Flipping out at Rudin’s ‘One Thirty West 12’

Two unit owners aim for $1 million-plus profits weeks after closing on West Village condos

New York /
Aug.August 29, 2012 02:00 PM

The buyers waiting to purchase at ‘One Thirty West 12,’ Rudin Management’s sold-out West Village condominium conversion, may now have a chance to live at the coveted building – provided they can come up with additional funds.

At least two homeowners who bought sponsor units at the 12-story building, between Sixth and Seventh avenues, are selling those units just weeks after closing on the sales.

Formerly a 116-unit apartment building, One Thirty West 12 went on sale in November, with sales managed by Alexa Lambert and Sean Turner, both executive vice presidents at Stribling & Associates. The 42 condos sold out in July, and closings began that month. At the time, the developers still had 40 people ready to pony up deposits if deals fell apart, the New York Post reported.

But those waitlisted buyers could be in luck.

A three-bedroom on the sixth floor hit the market on Tuesday for just under $5 million, listed with Stribling’s Jeffrey Stockwell and Alan Shaker. A New York family paid almost $3.68 million for the apartment when the sale closed three weeks ago, Stockwell said. (The sale has not yet hit public records.) It is also available as a rental for $25,000 per month.

The family had planned to move downtown to accommodate a daughter switching schools, but when plans changed, the family decided to remain uptown, Stockwell said. Even factoring in closing costs, brokers fees and taxes, the family expects to make a profit on the deal, he said.

“They signed the contract for this a year ago, and the market for luxurious product has improved tremendously, and I think the building surpassed everyone’s expectations,” Stockwell said.

Another apartment in the building came on the market earlier this month.

Belgian model Fabienne Terwinghe listed her two-bedroom unit on the fifth floor for $3.6 million, about a week after closing on the apartment. She paid $2.5 million, or about 1.2 percent more than the developer’s asking price, public records show.

The apartment was not an investment property, according to Turner, who said the unit is too small for Terwinghe and her family to use as a full-time residence now that they have decided to stay in New York. When she signed the contract, she was planning to leave the city and use it as a pied-a-terre, Turner said.

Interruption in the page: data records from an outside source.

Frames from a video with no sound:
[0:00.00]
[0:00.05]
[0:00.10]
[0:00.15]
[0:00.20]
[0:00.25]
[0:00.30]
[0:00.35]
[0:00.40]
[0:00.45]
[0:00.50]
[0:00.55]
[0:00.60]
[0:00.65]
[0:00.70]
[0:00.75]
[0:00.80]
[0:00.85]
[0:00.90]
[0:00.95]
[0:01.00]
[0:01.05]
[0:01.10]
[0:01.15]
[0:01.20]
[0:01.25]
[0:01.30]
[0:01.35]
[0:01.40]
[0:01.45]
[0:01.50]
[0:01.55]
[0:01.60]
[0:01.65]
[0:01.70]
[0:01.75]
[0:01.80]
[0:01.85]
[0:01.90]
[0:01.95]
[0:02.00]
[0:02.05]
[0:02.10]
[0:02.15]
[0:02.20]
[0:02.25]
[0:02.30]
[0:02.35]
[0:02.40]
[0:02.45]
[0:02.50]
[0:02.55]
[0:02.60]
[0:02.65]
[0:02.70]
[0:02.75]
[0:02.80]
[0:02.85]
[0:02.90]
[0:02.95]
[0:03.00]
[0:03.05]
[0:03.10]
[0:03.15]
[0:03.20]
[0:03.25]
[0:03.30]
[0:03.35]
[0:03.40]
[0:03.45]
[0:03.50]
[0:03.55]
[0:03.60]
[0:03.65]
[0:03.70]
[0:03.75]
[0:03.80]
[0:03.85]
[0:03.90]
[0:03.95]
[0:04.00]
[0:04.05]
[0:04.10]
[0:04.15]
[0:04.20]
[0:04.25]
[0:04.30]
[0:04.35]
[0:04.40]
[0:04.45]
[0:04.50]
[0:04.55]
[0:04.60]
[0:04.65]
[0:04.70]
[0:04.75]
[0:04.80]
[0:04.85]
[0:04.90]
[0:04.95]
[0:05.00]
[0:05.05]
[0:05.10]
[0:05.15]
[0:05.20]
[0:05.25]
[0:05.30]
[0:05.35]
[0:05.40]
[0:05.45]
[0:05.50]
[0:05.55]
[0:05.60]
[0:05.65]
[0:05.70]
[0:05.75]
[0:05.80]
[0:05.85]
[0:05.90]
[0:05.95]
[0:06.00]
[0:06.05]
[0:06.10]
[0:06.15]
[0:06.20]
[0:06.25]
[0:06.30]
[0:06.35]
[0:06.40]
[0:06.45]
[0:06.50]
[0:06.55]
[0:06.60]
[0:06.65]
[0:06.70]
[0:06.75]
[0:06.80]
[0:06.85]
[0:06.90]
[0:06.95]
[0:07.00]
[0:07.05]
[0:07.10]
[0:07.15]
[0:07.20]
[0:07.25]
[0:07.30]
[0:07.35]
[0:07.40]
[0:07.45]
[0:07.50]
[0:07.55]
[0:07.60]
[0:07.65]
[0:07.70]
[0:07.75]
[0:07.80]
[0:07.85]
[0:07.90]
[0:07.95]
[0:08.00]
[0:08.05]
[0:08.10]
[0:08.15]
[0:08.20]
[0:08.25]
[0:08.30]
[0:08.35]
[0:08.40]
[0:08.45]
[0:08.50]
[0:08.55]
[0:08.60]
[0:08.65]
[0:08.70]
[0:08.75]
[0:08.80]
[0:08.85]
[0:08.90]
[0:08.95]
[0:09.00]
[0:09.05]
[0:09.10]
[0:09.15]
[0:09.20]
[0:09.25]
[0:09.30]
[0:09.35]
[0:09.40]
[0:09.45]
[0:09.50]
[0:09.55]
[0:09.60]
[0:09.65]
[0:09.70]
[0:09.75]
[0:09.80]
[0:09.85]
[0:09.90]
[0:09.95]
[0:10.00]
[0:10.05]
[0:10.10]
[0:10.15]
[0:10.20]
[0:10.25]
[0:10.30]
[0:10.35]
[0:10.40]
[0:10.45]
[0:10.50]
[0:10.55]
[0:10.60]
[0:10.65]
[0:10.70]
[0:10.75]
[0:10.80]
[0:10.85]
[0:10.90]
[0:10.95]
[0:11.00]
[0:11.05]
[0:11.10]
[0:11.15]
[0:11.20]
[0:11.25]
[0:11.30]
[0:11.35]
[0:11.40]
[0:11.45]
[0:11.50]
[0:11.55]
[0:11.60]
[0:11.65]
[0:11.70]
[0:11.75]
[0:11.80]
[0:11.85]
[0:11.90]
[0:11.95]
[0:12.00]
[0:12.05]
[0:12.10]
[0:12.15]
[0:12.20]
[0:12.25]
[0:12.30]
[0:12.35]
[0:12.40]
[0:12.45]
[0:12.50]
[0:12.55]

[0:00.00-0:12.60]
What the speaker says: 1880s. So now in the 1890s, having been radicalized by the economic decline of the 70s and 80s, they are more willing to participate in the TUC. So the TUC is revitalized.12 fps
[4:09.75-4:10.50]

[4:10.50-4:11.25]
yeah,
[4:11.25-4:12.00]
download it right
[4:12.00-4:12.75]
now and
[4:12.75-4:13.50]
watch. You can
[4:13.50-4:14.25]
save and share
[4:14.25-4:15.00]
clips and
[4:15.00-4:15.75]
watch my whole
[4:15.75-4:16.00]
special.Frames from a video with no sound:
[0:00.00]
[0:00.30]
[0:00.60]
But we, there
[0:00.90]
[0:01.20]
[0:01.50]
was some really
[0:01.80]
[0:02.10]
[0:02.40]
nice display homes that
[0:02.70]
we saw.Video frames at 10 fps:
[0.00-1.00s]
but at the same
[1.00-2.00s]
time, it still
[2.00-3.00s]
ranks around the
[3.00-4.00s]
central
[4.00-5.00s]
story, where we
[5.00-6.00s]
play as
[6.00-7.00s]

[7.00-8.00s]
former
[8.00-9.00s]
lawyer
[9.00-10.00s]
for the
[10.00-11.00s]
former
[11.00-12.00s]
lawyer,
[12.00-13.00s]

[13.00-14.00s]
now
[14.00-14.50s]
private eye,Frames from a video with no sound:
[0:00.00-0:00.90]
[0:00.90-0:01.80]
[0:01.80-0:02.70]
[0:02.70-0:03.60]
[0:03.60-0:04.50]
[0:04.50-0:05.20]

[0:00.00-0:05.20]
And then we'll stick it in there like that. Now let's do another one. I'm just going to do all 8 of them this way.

As for whether she and Lambert would approach buyers who lost out the first time around, Turner didn’t rule it out, but noted they were in the market six or eight months ago. “The people that are looking today are the best buyers,” she said. Turner declined to comment on the waiting list.

Of the 22 closed sales that have shown up in public records so far – they range from $1.4 million to $6.2 million – most sold for about 2 percent more than the asking prices, according to Streeteasy.com.

Turner was not aware of any other units about to hit the market, but three one-bedrooms are for rent in the building, asking between $7,900 and $8,900 per month, according to Streeteasy.

The building sits on the former St. Vincent’s Hospital campus, where Rudin Management is also planning a 350-unit condo project named the West Village Residences.